The binary search algorithm is an efficient method for finding a target value in a sorted array or list. It works by repeatedly dividing the search interval in half, eliminating portions that cannot contain the target. This divide-and-conquer strategy makes it much faster than linear search for large datasets, requiring the array to be sorted beforehand.
How Does Binary Search Work? Key Steps
Start with the sorted array and define low and high pointers at the beginning and end. Calculate the midpoint and compare it to the target: if equal, return the index; if the target is smaller, search the left half by setting high to mid-1; if larger, search the right half by setting low to mid+1. Repeat until the target is found or the interval is empty, indicating not found.

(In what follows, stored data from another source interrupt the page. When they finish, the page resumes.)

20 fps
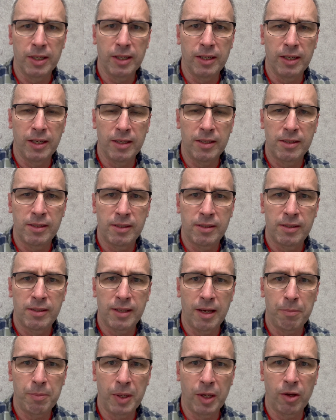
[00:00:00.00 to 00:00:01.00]
And it's
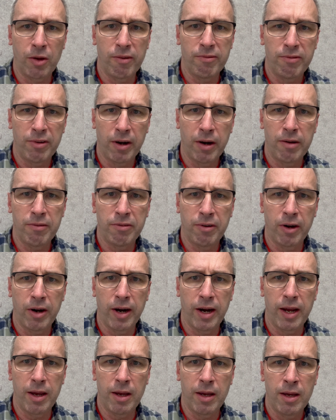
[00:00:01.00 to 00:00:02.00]
something I very,
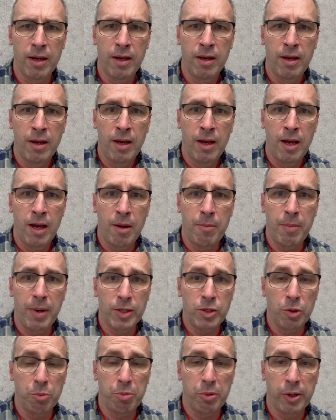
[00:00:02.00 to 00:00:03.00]
very
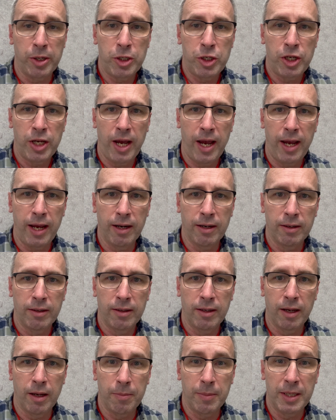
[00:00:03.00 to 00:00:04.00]
much appreciate.
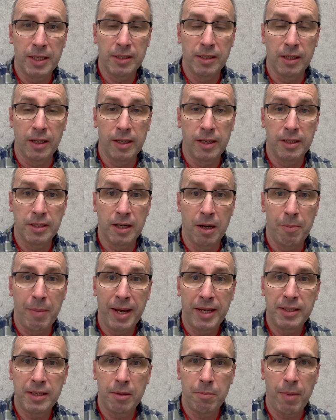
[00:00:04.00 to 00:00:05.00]
He's an
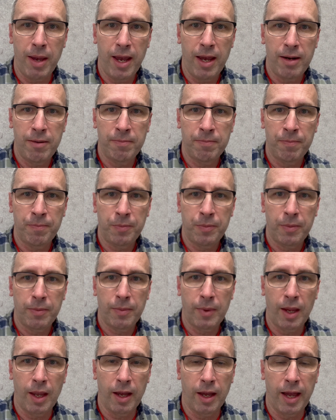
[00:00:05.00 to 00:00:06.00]
amazing man.
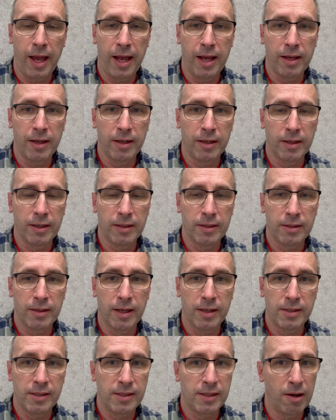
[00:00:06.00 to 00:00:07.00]

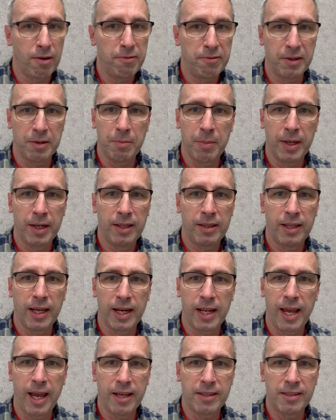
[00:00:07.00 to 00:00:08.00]
Has self-admitted that
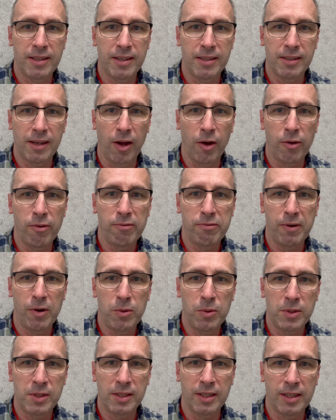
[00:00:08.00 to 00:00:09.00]
he has his own
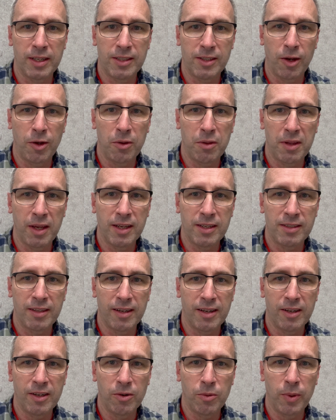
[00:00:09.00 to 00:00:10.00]
faults and his own things to
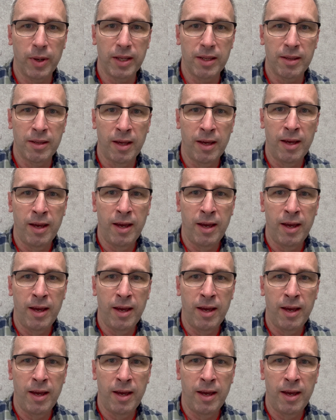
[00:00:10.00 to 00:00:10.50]
deal with.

Practical Example of Binary Search
Consider a sorted array [1, 3, 5, 7, 9, 11] searching for 7. Initial low=0, high=5, mid=2 (value 5). Since 7 > 5, set low=3. New mid=4 (value 9). Since 7 < 9, set high=3. New mid=3 (value 7), found at index 3. This process took just 3 steps for 6 elements.
Time Complexity and Real-World Applications
Binary search has a time complexity of O(log n) in the average and worst cases, where n is the number of elements, making it ideal for large-scale data like dictionary lookups or database indexing. It's crucial in applications such as search engines, file systems, and any scenario involving sorted data, though it requires preprocessing for sorting which adds O(n log n) if unsorted.